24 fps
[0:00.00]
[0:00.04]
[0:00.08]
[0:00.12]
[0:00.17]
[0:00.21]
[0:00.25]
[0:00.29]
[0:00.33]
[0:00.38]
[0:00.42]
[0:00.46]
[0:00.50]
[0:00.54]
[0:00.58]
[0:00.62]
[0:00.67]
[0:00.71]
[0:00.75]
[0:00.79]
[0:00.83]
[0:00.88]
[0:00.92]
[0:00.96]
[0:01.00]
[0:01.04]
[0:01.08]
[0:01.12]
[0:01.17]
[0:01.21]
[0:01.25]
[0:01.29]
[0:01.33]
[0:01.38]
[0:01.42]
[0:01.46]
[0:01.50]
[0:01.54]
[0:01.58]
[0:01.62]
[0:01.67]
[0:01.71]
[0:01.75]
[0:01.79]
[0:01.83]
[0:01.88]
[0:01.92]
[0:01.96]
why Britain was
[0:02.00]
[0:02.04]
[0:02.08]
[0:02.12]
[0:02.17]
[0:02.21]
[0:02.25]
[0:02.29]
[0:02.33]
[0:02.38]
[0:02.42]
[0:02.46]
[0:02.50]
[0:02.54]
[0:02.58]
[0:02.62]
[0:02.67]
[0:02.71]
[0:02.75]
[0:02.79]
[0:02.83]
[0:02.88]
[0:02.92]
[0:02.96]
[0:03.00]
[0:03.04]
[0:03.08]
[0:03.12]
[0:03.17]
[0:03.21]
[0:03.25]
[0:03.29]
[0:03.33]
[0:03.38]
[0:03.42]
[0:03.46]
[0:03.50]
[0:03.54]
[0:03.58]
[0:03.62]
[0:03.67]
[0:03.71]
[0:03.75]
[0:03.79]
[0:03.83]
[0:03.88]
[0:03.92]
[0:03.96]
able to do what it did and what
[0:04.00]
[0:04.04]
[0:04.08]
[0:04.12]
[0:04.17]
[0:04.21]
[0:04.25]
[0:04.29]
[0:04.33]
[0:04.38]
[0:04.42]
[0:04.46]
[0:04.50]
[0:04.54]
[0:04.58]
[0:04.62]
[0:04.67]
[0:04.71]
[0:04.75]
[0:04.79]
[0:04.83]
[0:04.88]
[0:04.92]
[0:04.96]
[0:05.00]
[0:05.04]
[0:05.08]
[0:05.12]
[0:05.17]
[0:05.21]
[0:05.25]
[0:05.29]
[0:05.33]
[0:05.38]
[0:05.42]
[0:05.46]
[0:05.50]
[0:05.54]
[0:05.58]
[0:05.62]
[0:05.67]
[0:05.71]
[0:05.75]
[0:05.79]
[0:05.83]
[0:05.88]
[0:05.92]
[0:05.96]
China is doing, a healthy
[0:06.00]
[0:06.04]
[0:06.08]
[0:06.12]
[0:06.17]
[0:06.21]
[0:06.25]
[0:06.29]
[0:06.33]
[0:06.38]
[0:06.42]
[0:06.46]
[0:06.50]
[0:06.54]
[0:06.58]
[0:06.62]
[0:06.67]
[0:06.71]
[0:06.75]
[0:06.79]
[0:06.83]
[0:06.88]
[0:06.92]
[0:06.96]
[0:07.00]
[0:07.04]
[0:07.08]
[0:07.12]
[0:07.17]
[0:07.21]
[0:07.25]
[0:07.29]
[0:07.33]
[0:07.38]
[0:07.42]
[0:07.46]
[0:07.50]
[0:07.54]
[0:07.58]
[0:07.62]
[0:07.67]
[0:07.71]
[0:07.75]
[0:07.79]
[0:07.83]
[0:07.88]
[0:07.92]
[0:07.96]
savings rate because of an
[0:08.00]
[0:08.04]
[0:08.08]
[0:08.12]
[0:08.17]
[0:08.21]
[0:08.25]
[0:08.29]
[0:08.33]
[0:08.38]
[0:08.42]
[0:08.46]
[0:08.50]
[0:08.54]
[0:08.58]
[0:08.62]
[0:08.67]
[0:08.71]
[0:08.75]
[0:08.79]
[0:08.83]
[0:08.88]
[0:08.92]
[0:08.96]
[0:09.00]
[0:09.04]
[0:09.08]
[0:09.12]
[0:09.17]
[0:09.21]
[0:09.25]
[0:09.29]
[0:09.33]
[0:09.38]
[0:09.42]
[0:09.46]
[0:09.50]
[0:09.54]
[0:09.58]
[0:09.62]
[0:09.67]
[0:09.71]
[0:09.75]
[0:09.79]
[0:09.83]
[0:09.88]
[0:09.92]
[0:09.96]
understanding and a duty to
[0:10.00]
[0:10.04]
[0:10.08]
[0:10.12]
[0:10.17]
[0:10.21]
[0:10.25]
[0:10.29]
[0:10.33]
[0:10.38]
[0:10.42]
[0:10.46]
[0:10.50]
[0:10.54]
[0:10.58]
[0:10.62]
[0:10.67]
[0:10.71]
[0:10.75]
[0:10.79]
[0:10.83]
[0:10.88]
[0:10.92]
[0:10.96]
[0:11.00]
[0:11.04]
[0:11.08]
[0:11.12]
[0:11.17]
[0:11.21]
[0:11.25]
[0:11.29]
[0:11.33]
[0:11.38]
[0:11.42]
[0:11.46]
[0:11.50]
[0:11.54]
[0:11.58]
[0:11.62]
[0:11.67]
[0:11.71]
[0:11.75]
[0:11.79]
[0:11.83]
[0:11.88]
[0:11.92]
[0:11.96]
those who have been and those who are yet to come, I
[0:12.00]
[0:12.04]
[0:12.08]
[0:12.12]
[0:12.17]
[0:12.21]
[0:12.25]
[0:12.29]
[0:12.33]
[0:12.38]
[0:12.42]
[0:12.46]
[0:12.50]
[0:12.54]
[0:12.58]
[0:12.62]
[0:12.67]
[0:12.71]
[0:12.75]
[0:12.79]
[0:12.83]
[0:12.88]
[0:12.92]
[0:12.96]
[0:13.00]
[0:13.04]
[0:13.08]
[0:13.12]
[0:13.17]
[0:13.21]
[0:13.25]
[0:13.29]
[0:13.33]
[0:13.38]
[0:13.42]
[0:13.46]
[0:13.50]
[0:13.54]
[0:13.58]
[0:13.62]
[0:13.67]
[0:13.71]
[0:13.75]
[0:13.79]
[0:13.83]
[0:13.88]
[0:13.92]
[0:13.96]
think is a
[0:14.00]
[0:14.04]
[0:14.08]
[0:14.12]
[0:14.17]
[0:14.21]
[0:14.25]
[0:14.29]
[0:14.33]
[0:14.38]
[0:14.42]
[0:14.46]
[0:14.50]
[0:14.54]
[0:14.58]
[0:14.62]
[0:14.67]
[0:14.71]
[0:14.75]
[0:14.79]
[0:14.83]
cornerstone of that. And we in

## Work required
Could you copy every record above exactly as it stands?

## Response to the task
24 fps
[0:00.00]
[0:00.04]
[0:00.08]
[0:00.12]
[0:00.17]
[0:00.21]
[0:00.25]
[0:00.29]
[0:00.33]
[0:00.38]
[0:00.42]
[0:00.46]
[0:00.50]
[0:00.54]
[0:00.58]
[0:00.62]
[0:00.67]
[0:00.71]
[0:00.75]
[0:00.79]
[0:00.83]
[0:00.88]
[0:00.92]
[0:00.96]
[0:01.00]
[0:01.04]
[0:01.08]
[0:01.12]
[0:01.17]
[0:01.21]
[0:01.25]
[0:01.29]
[0:01.33]
[0:01.38]
[0:01.42]
[0:01.46]
[0:01.50]
[0:01.54]
[0:01.58]
[0:01.62]
[0:01.67]
[0:01.71]
[0:01.75]
[0:01.79]
[0:01.83]
[0:01.88]
[0:01.92]
[0:01.96]
why Britain was
[0:02.00]
[0:02.04]
[0:02.08]
[0:02.12]
[0:02.17]
[0:02.21]
[0:02.25]
[0:02.29]
[0:02.33]
[0:02.38]
[0:02.42]
[0:02.46]
[0:02.50]
[0:02.54]
[0:02.58]
[0:02.62]
[0:02.67]
[0:02.71]
[0:02.75]
[0:02.79]
[0:02.83]
[0:02.88]
[0:02.92]
[0:02.96]
[0:03.00]
[0:03.04]
[0:03.08]
[0:03.12]
[0:03.17]
[0:03.21]
[0:03.25]
[0:03.29]
[0:03.33]
[0:03.38]
[0:03.42]
[0:03.46]
[0:03.50]
[0:03.54]
[0:03.58]
[0:03.62]
[0:03.67]
[0:03.71]
[0:03.75]
[0:03.79]
[0:03.83]
[0:03.88]
[0:03.92]
[0:03.96]
able to do what it did and what
[0:04.00]
[0:04.04]
[0:04.08]
[0:04.12]
[0:04.17]
[0:04.21]
[0:04.25]
[0:04.29]
[0:04.33]
[0:04.38]
[0:04.42]
[0:04.46]
[0:04.50]
[0:04.54]
[0:04.58]
[0:04.62]
[0:04.67]
[0:04.71]
[0:04.75]
[0:04.79]
[0:04.83]
[0:04.88]
[0:04.92]
[0:04.96]
[0:05.00]
[0:05.04]
[0:05.08]
[0:05.12]
[0:05.17]
[0:05.21]
[0:05.25]
[0:05.29]
[0:05.33]
[0:05.38]
[0:05.42]
[0:05.46]
[0:05.50]
[0:05.54]
[0:05.58]
[0:05.62]
[0:05.67]
[0:05.71]
[0:05.75]
[0:05.79]
[0:05.83]
[0:05.88]
[0:05.92]
[0:05.96]
China is doing, a healthy
[0:06.00]
[0:06.04]
[0:06.08]
[0:06.12]
[0:06.17]
[0:06.21]
[0:06.25]
[0:06.29]
[0:06.33]
[0:06.38]
[0:06.42]
[0:06.46]
[0:06.50]
[0:06.54]
[0:06.58]
[0:06.62]
[0:06.67]
[0:06.71]
[0:06.75]
[0:06.79]
[0:06.83]
[0:06.88]
[0:06.92]
[0:06.96]
[0:07.00]
[0:07.04]
[0:07.08]
[0:07.12]
[0:07.17]
[0:07.21]
[0:07.25]
[0:07.29]
[0:07.33]
[0:07.38]
[0:07.42]
[0:07.46]
[0:07.50]
[0:07.54]
[0:07.58]
[0:07.62]
[0:07.67]
[0:07.71]
[0:07.75]
[0:07.79]
[0:07.83]
[0:07.88]
[0:07.92]
[0:07.96]
savings rate because of an
[0:08.00]
[0:08.04]
[0:08.08]
[0:08.12]
[0:08.17]
[0:08.21]
[0:08.25]
[0:08.29]
[0:08.33]
[0:08.38]
[0:08.42]
[0:08.46]
[0:08.50]
[0:08.54]
[0:08.58]
[0:08.62]
[0:08.67]
[0:08.71]
[0:08.75]
[0:08.79]
[0:08.83]
[0:08.88]
[0:08.92]
[0:08.96]
[0:09.00]
[0:09.04]
[0:09.08]
[0:09.12]
[0:09.17]
[0:09.21]
[0:09.25]
[0:09.29]
[0:09.33]
[0:09.38]
[0:09.42]
[0:09.46]
[0:09.50]
[0:09.54]
[0:09.58]
[0:09.62]
[0:09.67]
[0:09.71]
[0:09.75]
[0:09.79]
[0:09.83]
[0:09.88]
[0:09.92]
[0:09.96]
understanding and a duty to
[0:10.00]
[0:10.04]
[0:10.08]
[0:10.12]
[0:10.17]
[0:10.21]
[0:10.25]
[0:10.29]
[0:10.33]
[0:10.38]
[0:10.42]
[0:10.46]
[0:10.50]
[0:10.54]
[0:10.58]
[0:10.62]
[0:10.67]
[0:10.71]
[0:10.75]
[0:10.79]
[0:10.83]
[0:10.88]
[0:10.92]
[0:10.96]
[0:11.00]
[0:11.04]
[0:11.08]
[0:11.12]
[0:11.17]
[0:11.21]
[0:11.25]
[0:11.29]
[0:11.33]
[0:11.38]
[0:11.42]
[0:11.46]
[0:11.50]
[0:11.54]
[0:11.58]
[0:11.62]
[0:11.67]
[0:11.71]
[0:11.75]
[0:11.79]
[0:11.83]
[0:11.88]
[0:11.92]
[0:11.96]
those who have been and those who are yet to come, I
[0:12.00]
[0:12.04]
[0:12.08]
[0:12.12]
[0:12.17]
[0:12.21]
[0:12.25]
[0:12.29]
[0:12.33]
[0:12.38]
[0:12.42]
[0:12.46]
[0:12.50]
[0:12.54]
[0:12.58]
[0:12.62]
[0:12.67]
[0:12.71]
[0:12.75]
[0:12.79]
[0:12.83]
[0:12.88]
[0:12.92]
[0:12.96]
[0:13.00]
[0:13.04]
[0:13.08]
[0:13.12]
[0:13.17]
[0:13.21]
[0:13.25]
[0:13.29]
[0:13.33]
[0:13.38]
[0:13.42]
[0:13.46]
[0:13.50]
[0:13.54]
[0:13.58]
[0:13.62]
[0:13.67]
[0:13.71]
[0:13.75]
[0:13.79]
[0:13.83]
[0:13.88]
[0:13.92]
[0:13.96]
think is a
[0:14.00]
[0:14.04]
[0:14.08]
[0:14.12]
[0:14.17]
[0:14.21]
[0:14.25]
[0:14.29]
[0:14.33]
[0:14.38]
[0:14.42]
[0:14.46]
[0:14.50]
[0:14.54]
[0:14.58]
[0:14.62]
[0:14.67]
[0:14.71]
[0:14.75]
[0:14.79]
[0:14.83]
cornerstone of that. And we in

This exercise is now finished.